In this case, the scribe process and the brake process are applied to cut the liquid crystal panel composed of three substrates to a desired size. The present invention provides a method of manufacturing a liquid crystal display device in which three substrates are to be separated cleanly without a defect in the cutting process. The purpose is to provide.

The method of manufacturing a liquid crystal display device of the present invention configured as described above comprises the steps of preparing a first, second, third substrate, opposing-bonding the first, second substrate, and the first, second Cutting the substrate by a scribing process and a breaking process to form a liquid crystal panel; and aligning at least two or more liquid crystal panels composed of the first and second substrates on a third substrate, and then Bonding the second substrate to the third substrate of the second substrate; and cutting the third substrate by a scribing process and a breaking process to complete a liquid crystal panel including first, second, and third substrates. Characterized in that made.
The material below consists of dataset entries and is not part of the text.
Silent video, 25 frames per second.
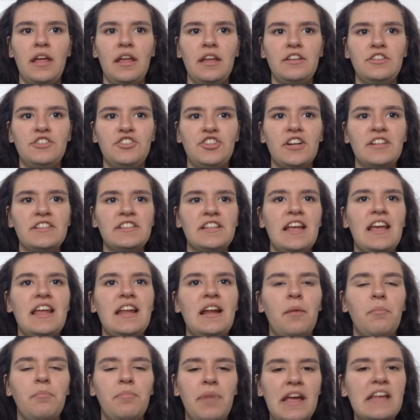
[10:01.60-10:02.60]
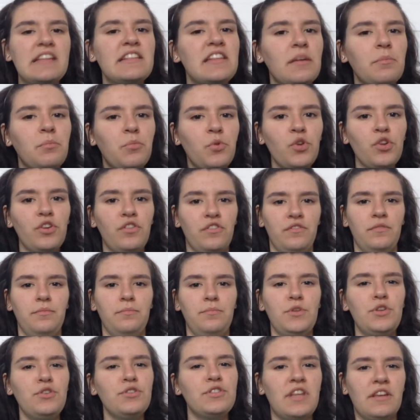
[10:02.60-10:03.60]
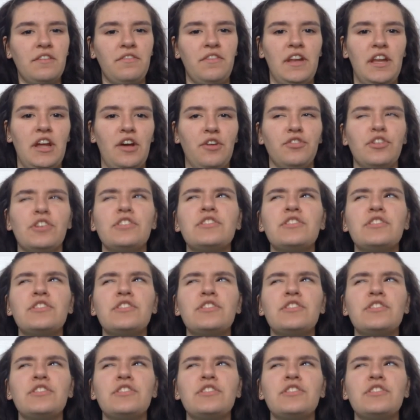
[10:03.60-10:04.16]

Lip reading: Just in a basic music video, there's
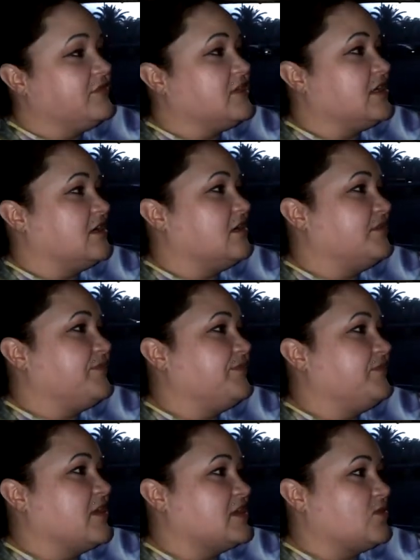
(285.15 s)
So
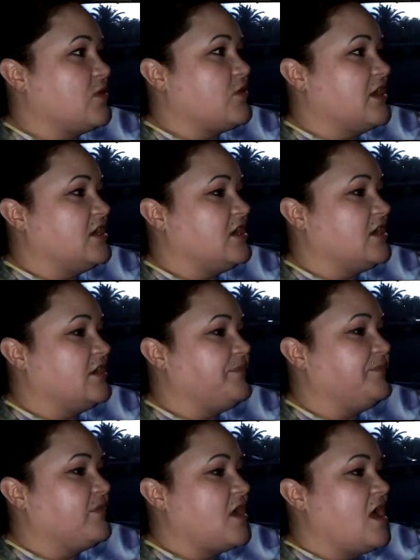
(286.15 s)
that's where we ended up.
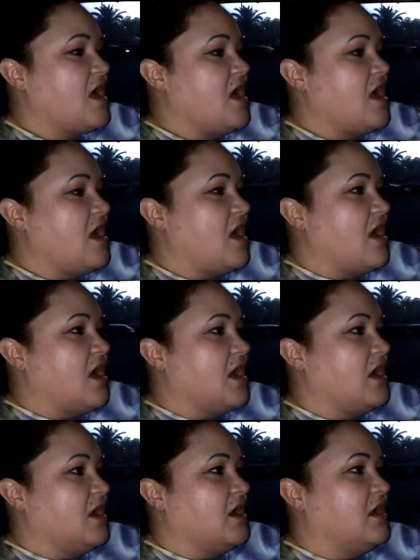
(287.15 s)

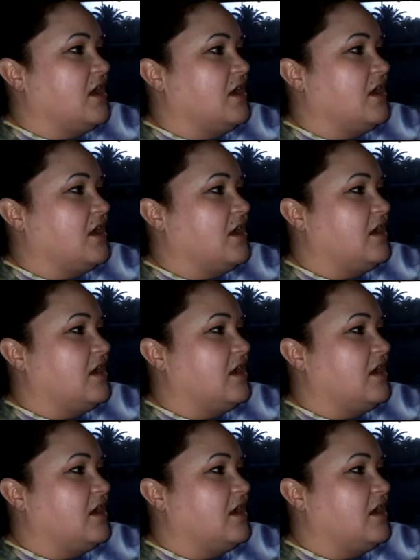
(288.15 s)
And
That is, after bonding the first and second substrates to form a first liquid crystal cell, the first and second substrates are cut to a desired size by applying a scribe process and a break process to the first and second substrates. After bonding the third substrate to the second substrate to form a second liquid crystal cell, a scribe process and a break process are applied to the third substrate to cut the first, second, and third substrates to a desired size without a bad cutting process. Characterized in that.

Hereinafter, a method of manufacturing a liquid crystal display device according to the present invention will be described in detail with reference to the accompanying drawings.

3A to 3D are cross-sectional views illustrating a method of manufacturing a liquid crystal display device according to a first embodiment of the present invention, and FIGS. 4A to 4H illustrate a method of manufacturing a liquid crystal display device according to a second embodiment of the present invention. Process cross section.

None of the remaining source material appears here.